CCTV Footage of loading/unloading dock with 3 bays

Current Process At Loading/Unloading Bay

The trucks arrive at one of the bays followed by SOP process as mentioned below:

  1. The driver uncovers the trailer.
  2. The driver and the technician release the trailer straps
  3. Forklift arrives either to load the aluminum roll or to unload it.
  4. In case of loading, the forklift has the aluminum roll and the truck trailer is empty.
  5. In case of unloading, the forklift is empty, and the truck trailer is loaded with aluminum rolls
  6. The driver and technician put the straps of the trailer back on and inspect around the truck to remove any obstacles
  7. The driver covers the trailer back.

Solution Design and Components

We analyzed the pain points and designed a decoupled serverless architecture following the approach mentioned in the diagram below.

Solution design

Camera Component :
This component allows either a live camera or a video file to stream the MJPEG encoded video data over the network. In this project, a video file is used to stream the data, at 1080p HD (High Definition) resolution and 30 FPS (Frames Per Second).

Model Inference Logic :
This component houses the Yolov4 trained model to detect the following defined classes, on each image decoded from the MJPEG stream from the camera component and composes the JSON object to be consumed by the business logic component –

a. Truck covered

b. Empty Truck

c. Loaded Truck

d. Aluminum Roll

e. Forklift

Business Logic and SOP orchestration component :

This component orchestrates the defined SOP and business logic as per the company and uses the sequence of detected classes from the model inference. After this, the sequence is analyzed as per the SOP and is checked for anomalies or deviations (if any). This can also be used for fine tuning and optimization of the SOP and increase the throughput. The output of this component is compiled into a CSV file for its use in the business reports.

Business Analytics and SOP reports component :

This component uses the CSV file generated in the business logic component and generates meaningful insights and analytics for the business users.


The machine learning operations for this project was done in the following parts –

  1. Data collection
  2. Data Annotation
  3. Model training
  4. Model validation

Data Collection :
2 days worth of video files from CCTV camera was received from the company.
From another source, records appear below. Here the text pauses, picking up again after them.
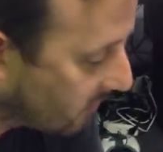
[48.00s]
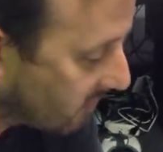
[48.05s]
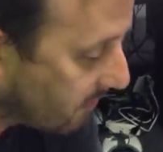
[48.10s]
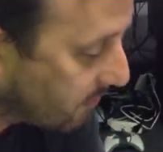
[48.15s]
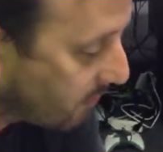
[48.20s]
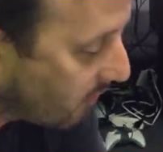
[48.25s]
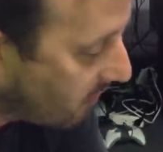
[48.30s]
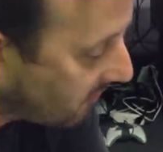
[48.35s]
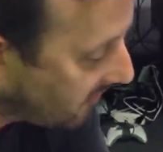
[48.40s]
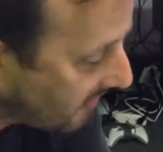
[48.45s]
there
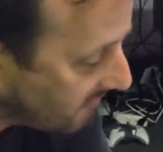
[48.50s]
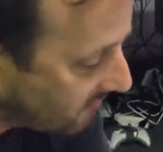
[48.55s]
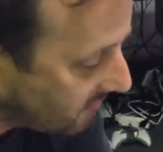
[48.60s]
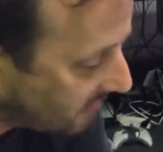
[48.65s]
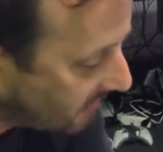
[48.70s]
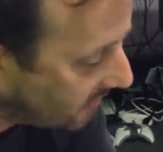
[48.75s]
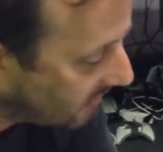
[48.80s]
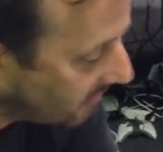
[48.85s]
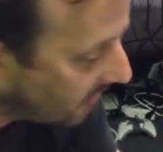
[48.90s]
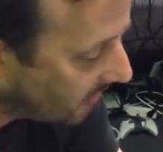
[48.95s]
was a birthday
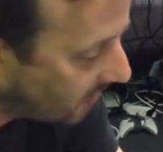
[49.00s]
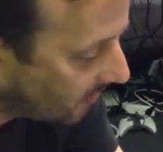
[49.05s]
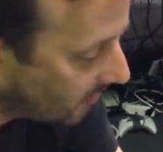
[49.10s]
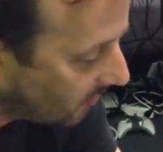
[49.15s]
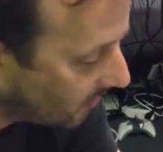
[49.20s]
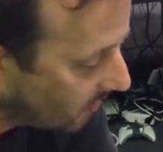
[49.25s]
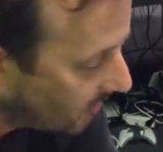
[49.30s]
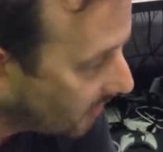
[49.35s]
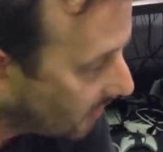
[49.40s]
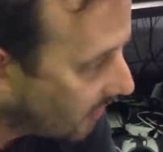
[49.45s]

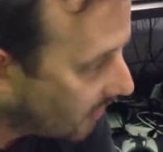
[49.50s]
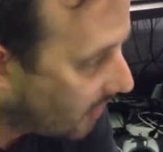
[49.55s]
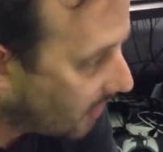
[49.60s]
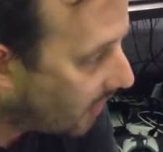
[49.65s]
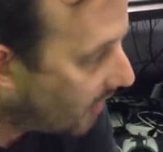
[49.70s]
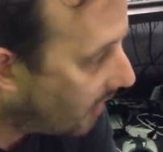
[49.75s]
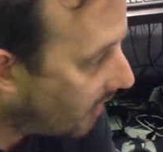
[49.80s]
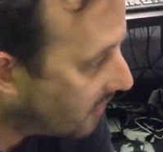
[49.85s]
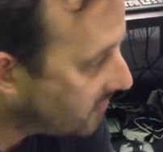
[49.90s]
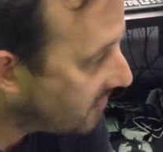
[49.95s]
video,
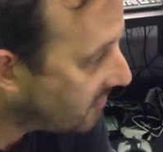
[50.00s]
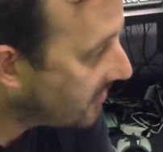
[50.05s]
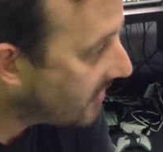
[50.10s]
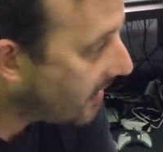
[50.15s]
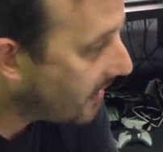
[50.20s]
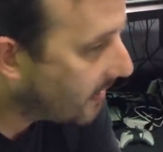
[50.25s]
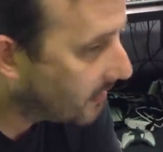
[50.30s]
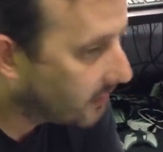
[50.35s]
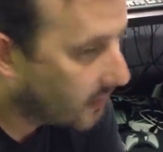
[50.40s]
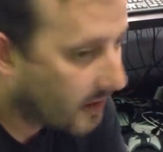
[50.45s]
uh,
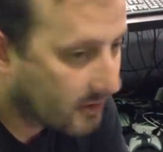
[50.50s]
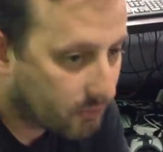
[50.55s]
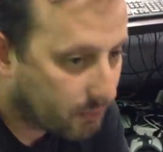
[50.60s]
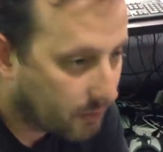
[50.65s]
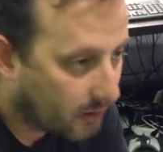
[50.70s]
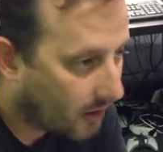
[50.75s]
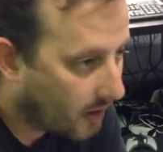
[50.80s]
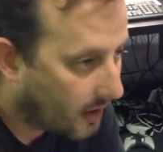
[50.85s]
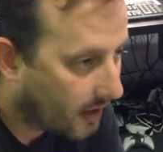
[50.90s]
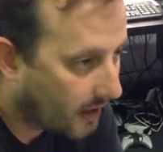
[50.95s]
GTA
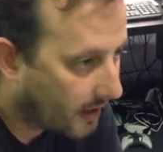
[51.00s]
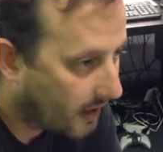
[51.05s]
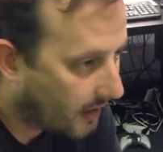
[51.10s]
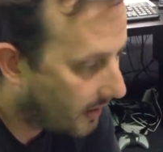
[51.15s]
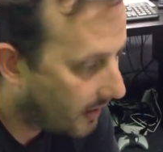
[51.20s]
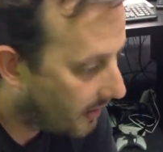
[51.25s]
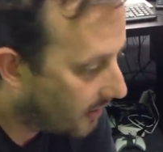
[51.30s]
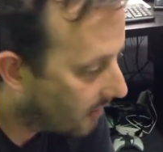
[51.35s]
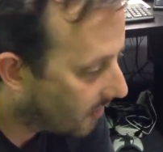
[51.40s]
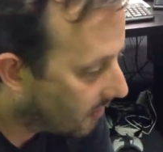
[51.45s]
Let's
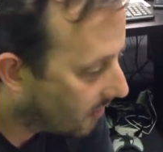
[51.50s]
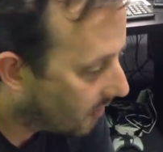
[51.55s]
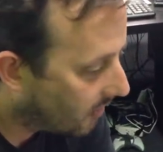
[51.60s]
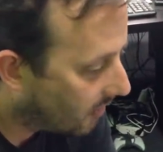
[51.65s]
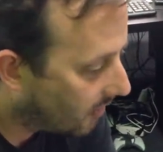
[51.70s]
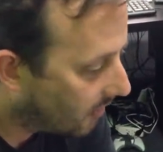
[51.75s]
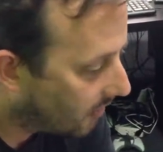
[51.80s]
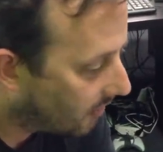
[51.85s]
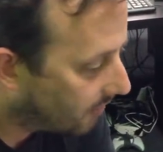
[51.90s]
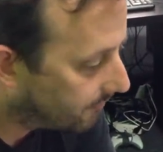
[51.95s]
Play.
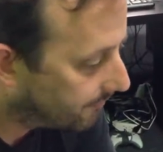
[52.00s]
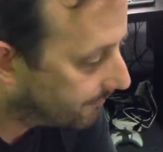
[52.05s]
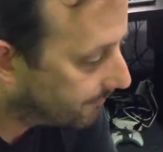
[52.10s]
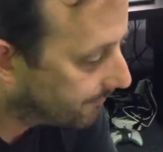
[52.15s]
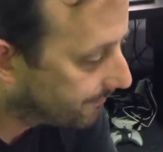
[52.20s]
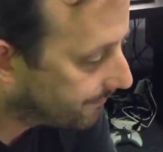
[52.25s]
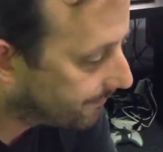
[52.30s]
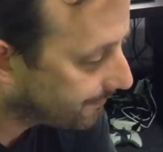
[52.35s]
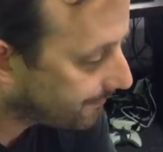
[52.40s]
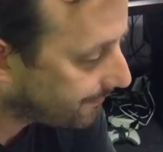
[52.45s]

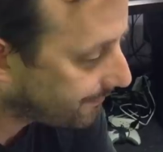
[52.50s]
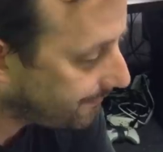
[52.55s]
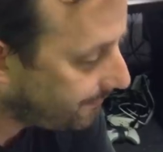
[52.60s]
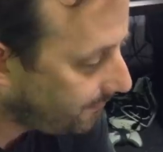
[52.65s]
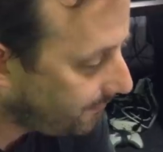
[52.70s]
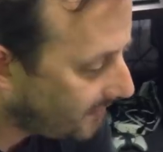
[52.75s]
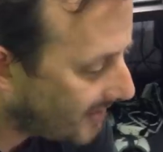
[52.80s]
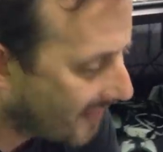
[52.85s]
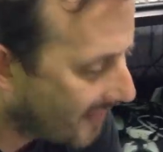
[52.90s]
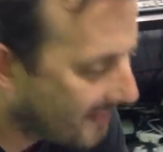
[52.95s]
Um,
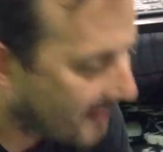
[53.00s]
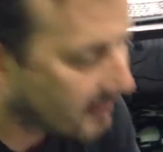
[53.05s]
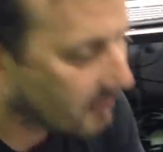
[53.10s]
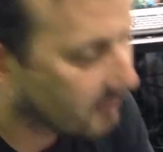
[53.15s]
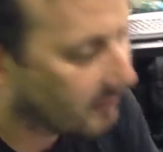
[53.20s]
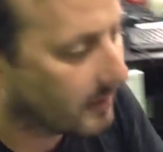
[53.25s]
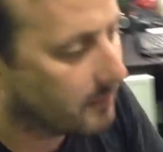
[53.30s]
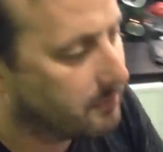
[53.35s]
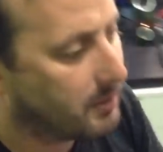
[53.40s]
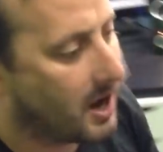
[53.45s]
I
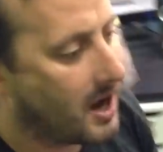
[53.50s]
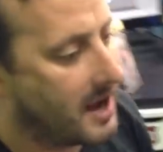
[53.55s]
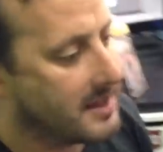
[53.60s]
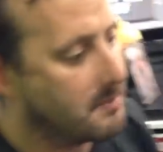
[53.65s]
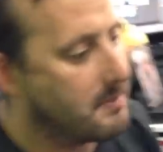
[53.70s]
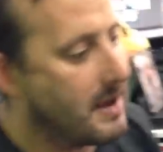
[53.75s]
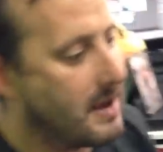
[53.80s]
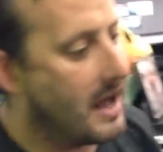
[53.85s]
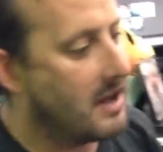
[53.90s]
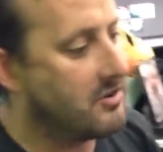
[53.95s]
think that like
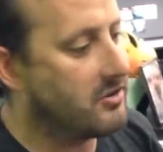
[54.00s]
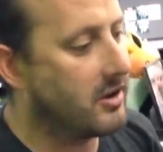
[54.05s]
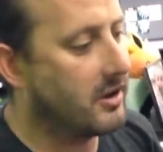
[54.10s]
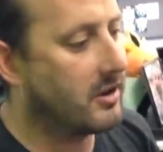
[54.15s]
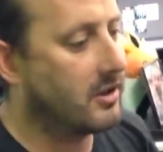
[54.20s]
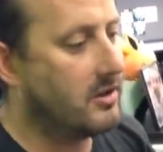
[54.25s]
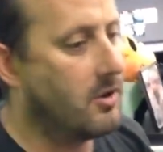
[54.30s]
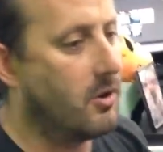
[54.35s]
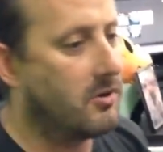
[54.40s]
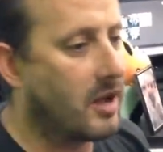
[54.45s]
Behind the
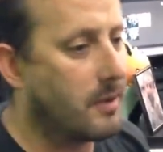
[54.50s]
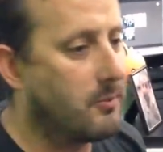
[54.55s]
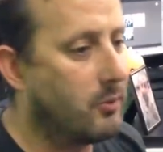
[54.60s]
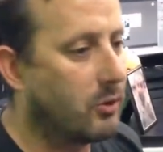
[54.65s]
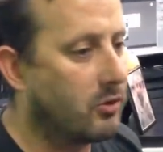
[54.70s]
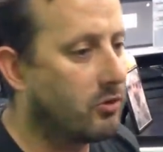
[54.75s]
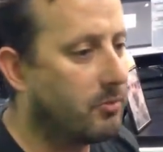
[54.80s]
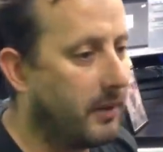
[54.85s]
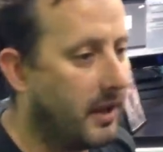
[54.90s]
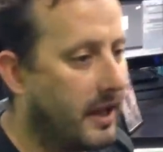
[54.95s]
Magic, No
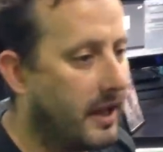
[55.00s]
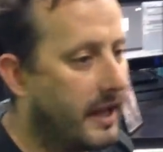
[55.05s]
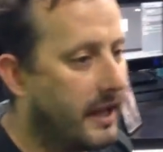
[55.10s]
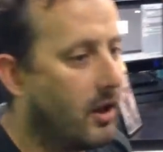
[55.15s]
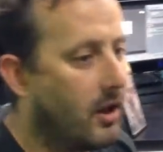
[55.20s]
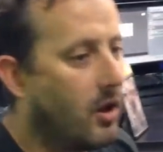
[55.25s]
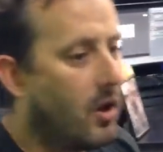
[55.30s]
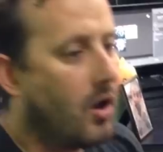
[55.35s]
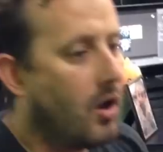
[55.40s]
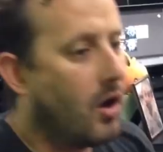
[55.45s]
Time to
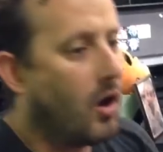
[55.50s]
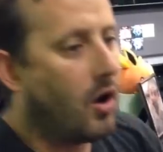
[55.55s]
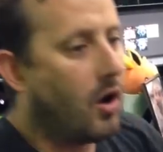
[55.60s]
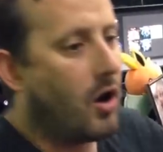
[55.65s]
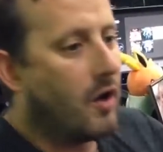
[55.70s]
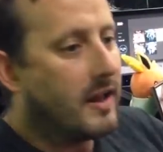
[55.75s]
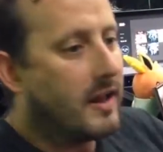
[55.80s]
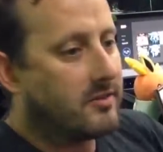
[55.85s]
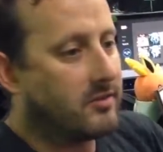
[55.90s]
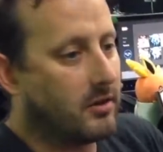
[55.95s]
Explain,
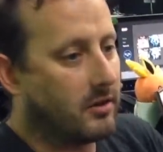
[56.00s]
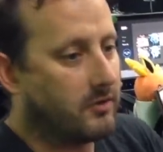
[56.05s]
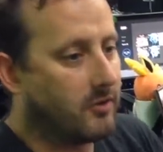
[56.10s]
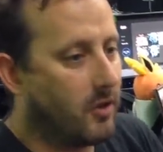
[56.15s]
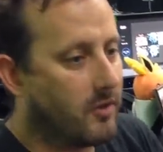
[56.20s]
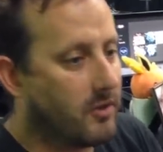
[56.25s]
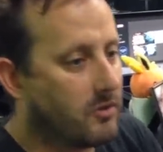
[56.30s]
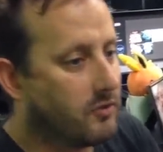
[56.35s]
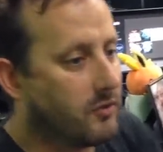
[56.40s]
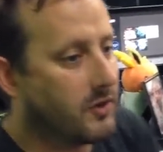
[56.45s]
all that
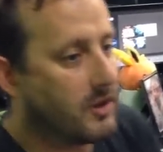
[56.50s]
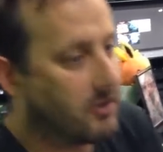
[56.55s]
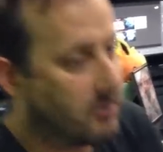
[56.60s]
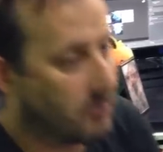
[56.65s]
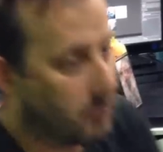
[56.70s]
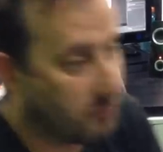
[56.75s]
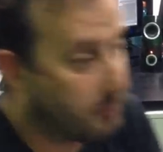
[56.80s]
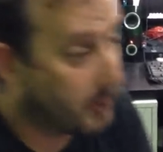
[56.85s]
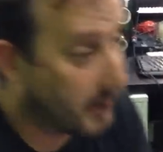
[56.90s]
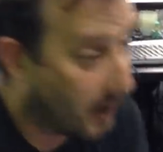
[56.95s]
stuff, all those
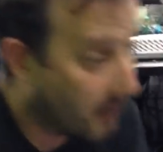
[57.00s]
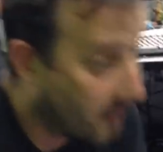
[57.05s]
videos that we've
From these, video clips of 20 operations were extracted (10 for loading operations and 10 for unloading operations) and these video clips were then used image by image for annotations.

Data Annotations :
For the annotations, CVAT was used as the state-of-the-art technology to expedite the annotation process. CVAT (Computer Vision Annotation Tool) is a free, open source, web-based image and video annotation tool which is used for labeling data for computer vision algorithms. The annotation was done for 40,000 images across the following classes –

  1. Truck covered
  2. Empty Truck
  3. Loaded Truck
  4. Aluminum Roll
  5. Forklift

Once done, the complete annotation package was exported for mounting onto the model training.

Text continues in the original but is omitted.